We do not cite other supplement review sites as evidence. If a claim is worth making, the underlying research is worth linking to directly.
5. Authorship and medical review
- Every published article carries a visible byline for its author or analyst.
- Every health-related article (product reviews, ingredient pages, comparisons, and category rankings) carries a "Medically reviewed by Brian McDowell, RD" line.
- Brian's full bio and role are published at /author/brian-mcdowell.
- Our broader editorial team is introduced on the About page.
6. Updates and freshness
- Every article shows a visible published date and last-updated date.
- Product reviews are revisited and, if needed, re-scored at least once every 12 months, or sooner if: the brand reformulates the product, new clinical evidence materially changes our assessment of a key ingredient, or a reader flags a meaningful issue we missed.
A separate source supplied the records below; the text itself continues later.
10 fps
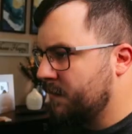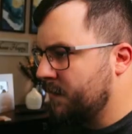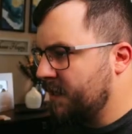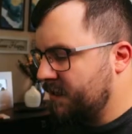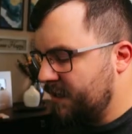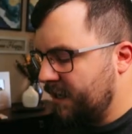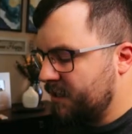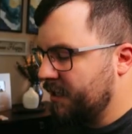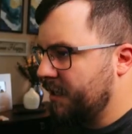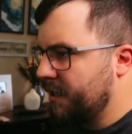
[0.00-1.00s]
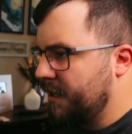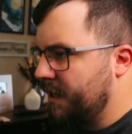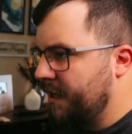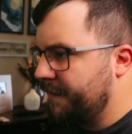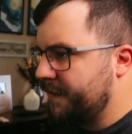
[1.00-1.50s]
This is actually good
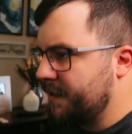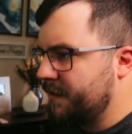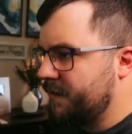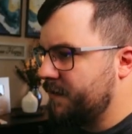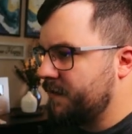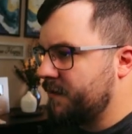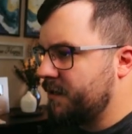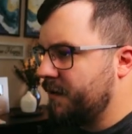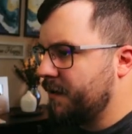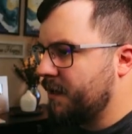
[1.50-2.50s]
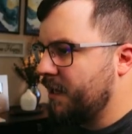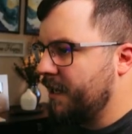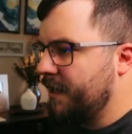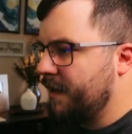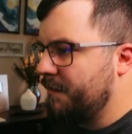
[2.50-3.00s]
enough to show the
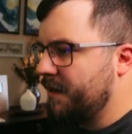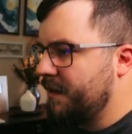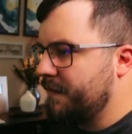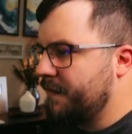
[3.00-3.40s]
client, I believe.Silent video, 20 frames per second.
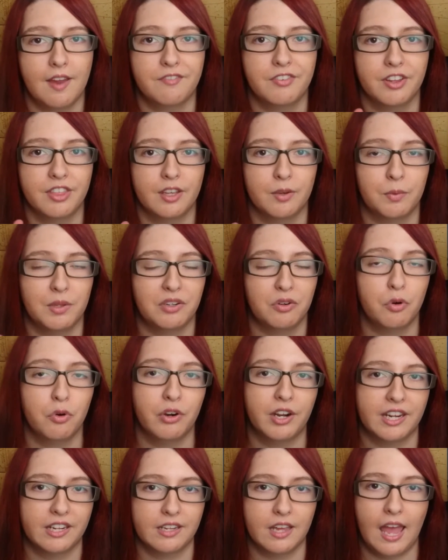everything we'd
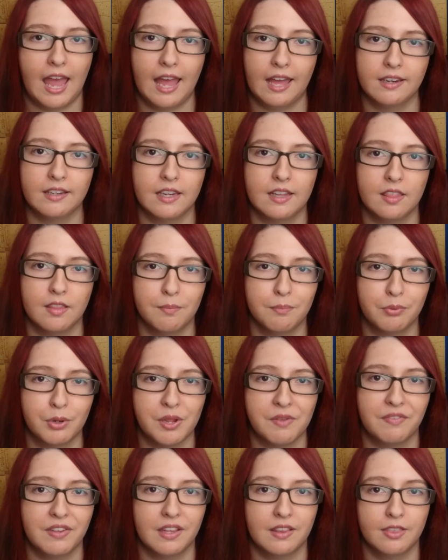already had in the
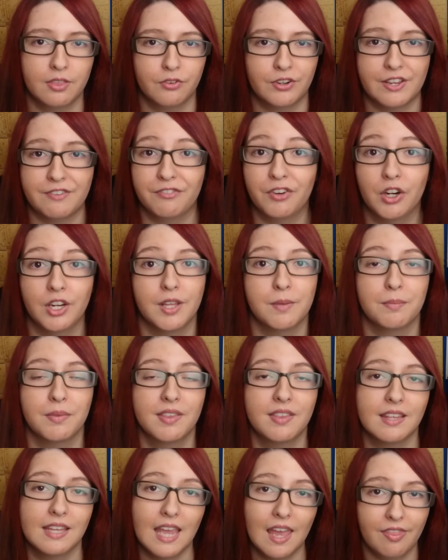previous 3
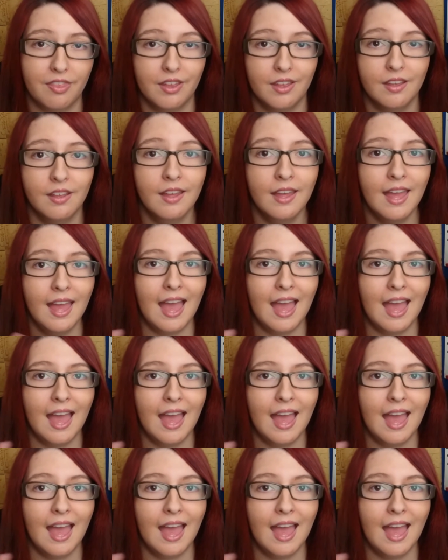volumes together,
- Major revisions include a short changelog at the top of the page.
7. Corrections policy
We will get things wrong. When we do, we fix them — quickly and transparently.
- Spot an error? Email hello@whatsinit.co with the URL and the specific issue.
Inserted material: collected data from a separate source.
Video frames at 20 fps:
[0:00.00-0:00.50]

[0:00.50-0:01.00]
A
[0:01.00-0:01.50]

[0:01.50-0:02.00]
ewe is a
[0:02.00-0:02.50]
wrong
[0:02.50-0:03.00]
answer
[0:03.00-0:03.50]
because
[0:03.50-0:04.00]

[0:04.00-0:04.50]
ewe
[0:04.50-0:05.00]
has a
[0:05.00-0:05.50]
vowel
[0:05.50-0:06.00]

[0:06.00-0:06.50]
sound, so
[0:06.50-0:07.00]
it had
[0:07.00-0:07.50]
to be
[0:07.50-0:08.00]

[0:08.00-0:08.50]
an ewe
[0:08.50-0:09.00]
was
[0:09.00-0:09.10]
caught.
- We respond within five business days.
- Factual corrections are made immediately once verified. A correction notice is added to the page stating what changed and when.
- We do not quietly edit errors out of existence.
8. Conflicts of interest
If a reviewer or editor has a material personal connection to a product or brand being covered — employment, paid consulting, or family relationship — that reviewer is recused from covering the product and the conflict is disclosed on the page.
Brian McDowell does not hold paid consulting relationships or employment positions with any supplement brand covered on this site.
9. Reader safety
Supplement content is YMYL — "Your Money or Your Life" — content. We take that seriously.
- Every review notes known side effects, contraindications, and interactions where relevant.
- Every review includes a clear reminder that readers should consult their own licensed healthcare provider before starting, stopping, or changing any supplement regimen — especially during pregnancy, nursing, or while taking prescription medication.
- We never position supplements as substitutes for medical care.
See our Disclaimer for full terms.
10. AI use disclosure
We use AI tools for parts of our research workflow. AI assists with data extraction from Supplement Facts panels, literature search, and draft generation.
However: no article is published without human research, human editing, and human medical review. Every claim on this site has been verified by a human analyst and approved by a credentialed reviewer. We do not publish AI-generated content that has not been fully reviewed and edited by our team.
11. Contact and accountability
- Editorial questions: hello@whatsinit.co
- Corrections: hello@whatsinit.co
- Chief Medical Reviewer: Brian McDowell, RD — bio
These standards are reviewed and updated at least annually. Last full review: April 2026.